# Problem to work on:
Copy all records exactly, excluding images.

===== Dataset records

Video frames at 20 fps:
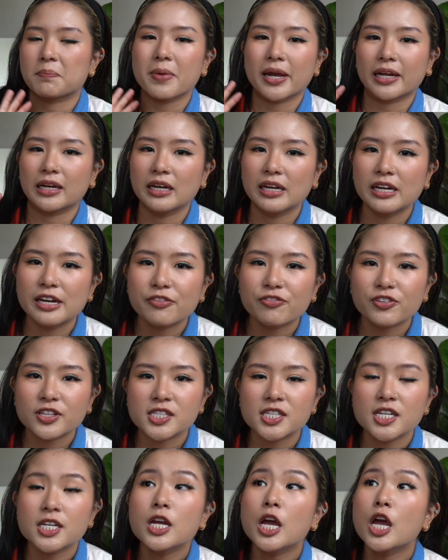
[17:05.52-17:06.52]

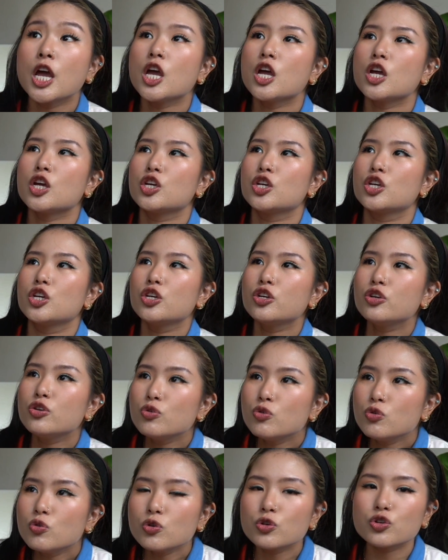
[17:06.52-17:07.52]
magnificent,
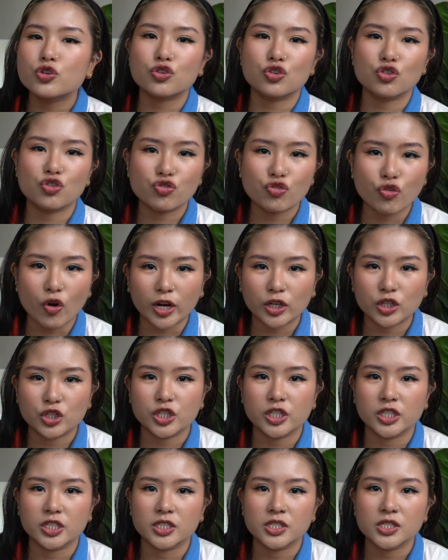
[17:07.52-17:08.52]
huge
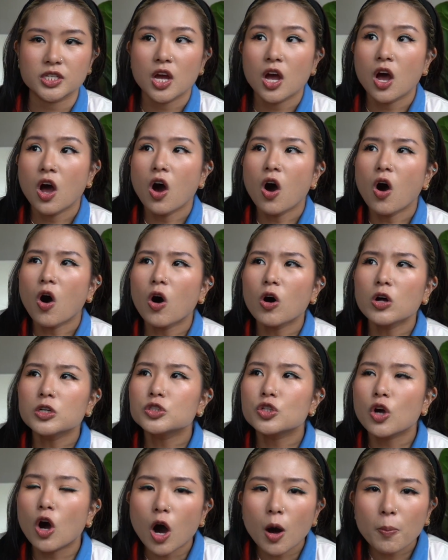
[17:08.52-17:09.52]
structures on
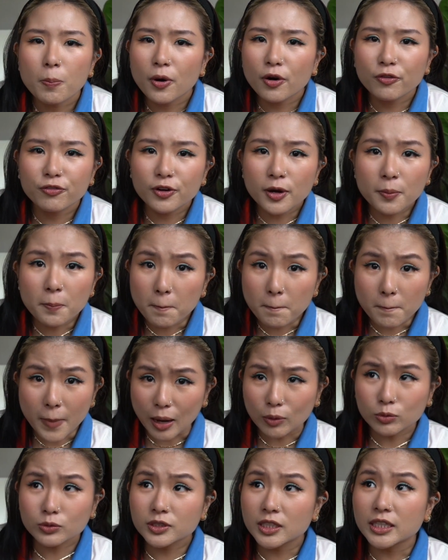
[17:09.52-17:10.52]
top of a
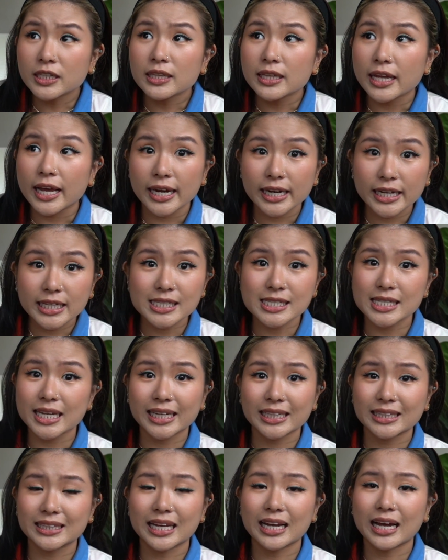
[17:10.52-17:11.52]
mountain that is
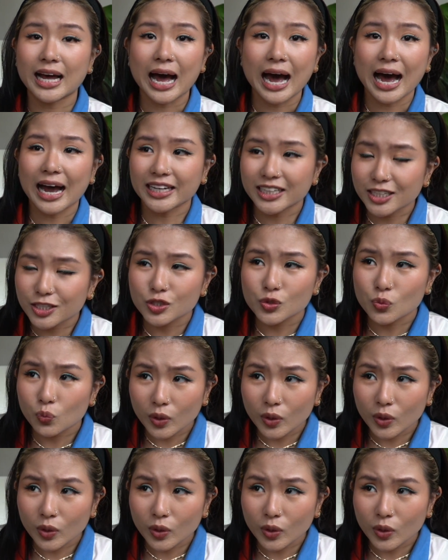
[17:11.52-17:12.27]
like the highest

==========

# Task result:
Video frames at 20 fps:
[17:05.52-17:06.52]

[17:06.52-17:07.52]
magnificent,
[17:07.52-17:08.52]
huge
[17:08.52-17:09.52]
structures on
[17:09.52-17:10.52]
top of a
[17:10.52-17:11.52]
mountain that is
[17:11.52-17:12.27]
like the highest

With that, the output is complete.